SURGERY IN THE TREATMENT OF PARKINSON'S DISEASE
Introduction
The mainstay in the treatment of idiopathic Parkinson's disease is medical, with the provision of levodopa being the cornerstone of that treatment. Other medications are frequently prescribed as adjuncts to levodopa therapy, and a review of current medical trends has been published in MODERN MEDICINE (May 2003). As the disease progresses the effectiveness of drug therapy becomes less pronounced, medication no longer provides adequate relief of the disabling symptoms of Parkinson's disease and the side-effects of prolonged levodopa medication emerge. It is at this stage in the disease that surgical treatment may be considered in carefully selected patients. The resurgence of surgical treatment of Parkinson's disease is due to the emergence of these long-term complications of L-dopa therapy, as well as improvements in stereotactic techniques, brain imaging, the improved understanding of basal ganglion pathophysiology, and the development of deep brain stimulation technology.

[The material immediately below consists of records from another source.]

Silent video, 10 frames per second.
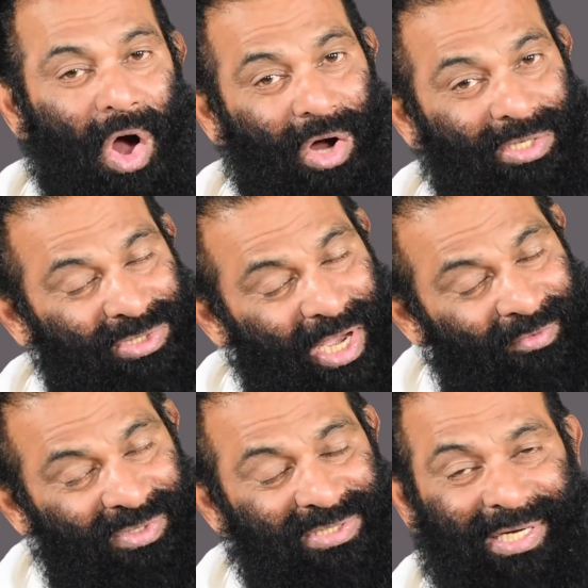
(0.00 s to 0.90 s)
or
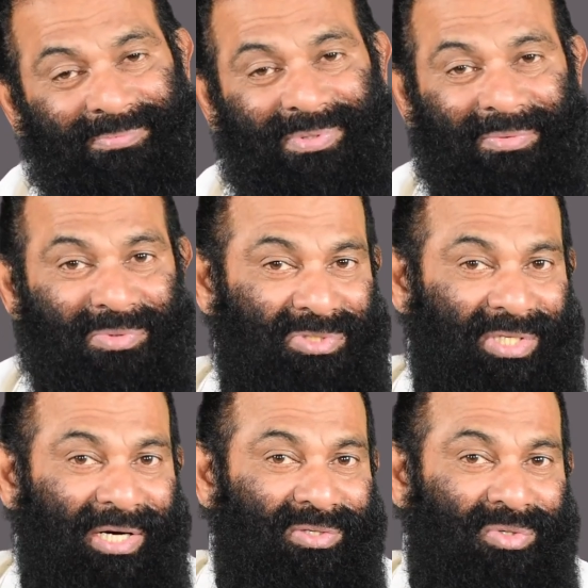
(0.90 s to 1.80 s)
after some time you
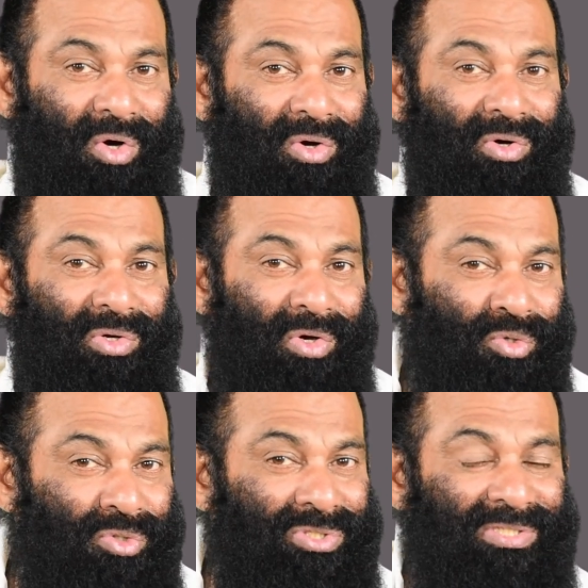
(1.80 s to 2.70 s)
start talking
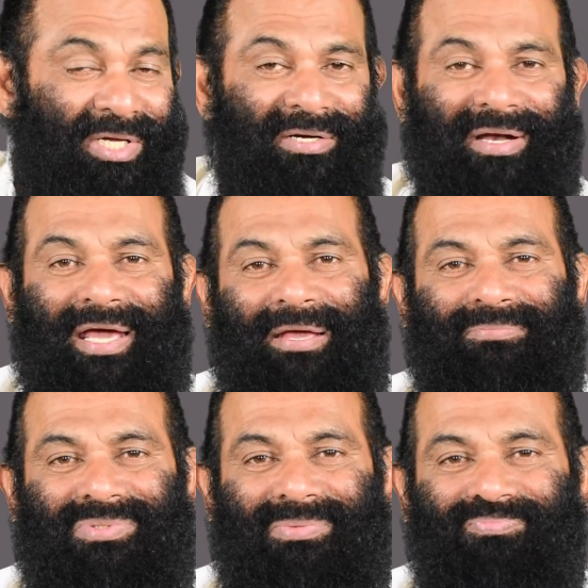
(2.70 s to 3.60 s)
using their
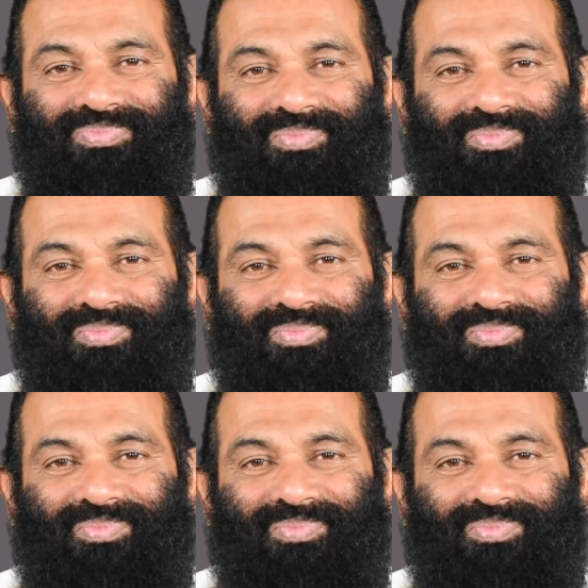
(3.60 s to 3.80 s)
names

Surgical treatment of idiopathic Parkinson's disease involves the very accurate stereotactic targeting of the various basal ganglion nuclei that play a part in the genesis of the Parkinson's disease symptoms. The target site may be modified in its function either by producing a destructive lesion (ablation) or by implanting an electrode system that imparts an electrical stimulus that alters neural function (deep brain stimulation). In either event, the neural circuitry responsible for the Parkinson's disease symptoms is disturbed and thus there is an amelioration of the patient's symptoms.
Pathophysiology of Parkinson's disease.
Research into the pathophysiology of Parkinson's disease was given a major boost with the unfortunate emergence of the contaminant 1-methyl-4-phenyl-1,2,5,6-tetrahydropyridine, (MPTP) in a designer street drug MPPP, an analogue of meperidine. The first recorded case of MPTP intoxication causing Parkinson's disease occurred in 1976 when a young college student made an error in the illicit synthesis of MPPP for his own use. The MPTP contaminant produced severe Parkinson's symptoms; two years later he died of his Parkinsonism and post-mortem examination of his brain revealed cell destruction in the substantia nigra. The changes were typical of those seen in idiopathic Parkinson's disease.
A minor epidemic of similar cases occurred on the west coast of America in 1982. This led to renewed research into MPTP Parkinsonism and the use of MPTP as a tool for animal research into the function of the basal ganglia as they relate to Parkinson's disease followed.. The full understanding of the pathophysiology of Parkinson's disease remains elusive but a working hypothesis offers an explanation for the effectiveness of current surgical procedures.
Basic anatomy and function of basal ganglia in Parkinson's disease.
The caudate nucleus and putamen (together forming the striatum) receive excitatory afferents from the cerebral cortex with glutamic acid as the neurotransmitter. Of critical importance in the genesis of Parkinson's disease symptomatology is the dopaminergic input from the substantia nigra compacta. Efferent projections from the striatum project to the globus pallidus interna (GPi) and globus pallidus externa (GPE) as well as substantia nigra reticulata, with gabba-aminobutyric acid (GABBA) as the inhibitory neurotransmitter. The globus pallidus externa sends inhibitory projections to the subthalamic nucleus (STN), excitatory projections pass from the subthalamic nucleus to substantia nigra reticulata (SNR) as well as globus pallidus interna. The globus pallidus interna and substantia nigra reticulata provide the major inhibitory output neuronal activity from the basal ganglia via the thalamic ventral intermediate nucleus (VIM). Excitatory thalamic projections pass in turn to the prefrontal, supplementary motor cortex and motor cortex.
There is modulation of motor programming through two basal ganglia circuits that act in harmony to produce what we recognise as normal motor activity. It is the failure of this harmony that causes the motor symptoms of Parkinson's disease. Cortical activity initiates these two separate pathways that influence further cortical activity in a reciprocal manner
Direct pathway
Cortical output through the direct pathway has the effect of inhibiting the SNR and GPi the VIM is thus released from the tonic inhibition it receives from these nuclei. The thalamus is thus able to provide excitatory feedback to the cortex and so sustain ongoing motor behaviour patterns.
Indirect pathway
Cortical activity passing through the indirect pathway has the reverse effect on the thalamic ventral intermediate nucleus by causing inhibition of the GPE that in turn disinhibits the STN. The hyperactive STN drives the GPi to inhibit the thalamus. This pathway tends to inhibit inappropriate motor activity.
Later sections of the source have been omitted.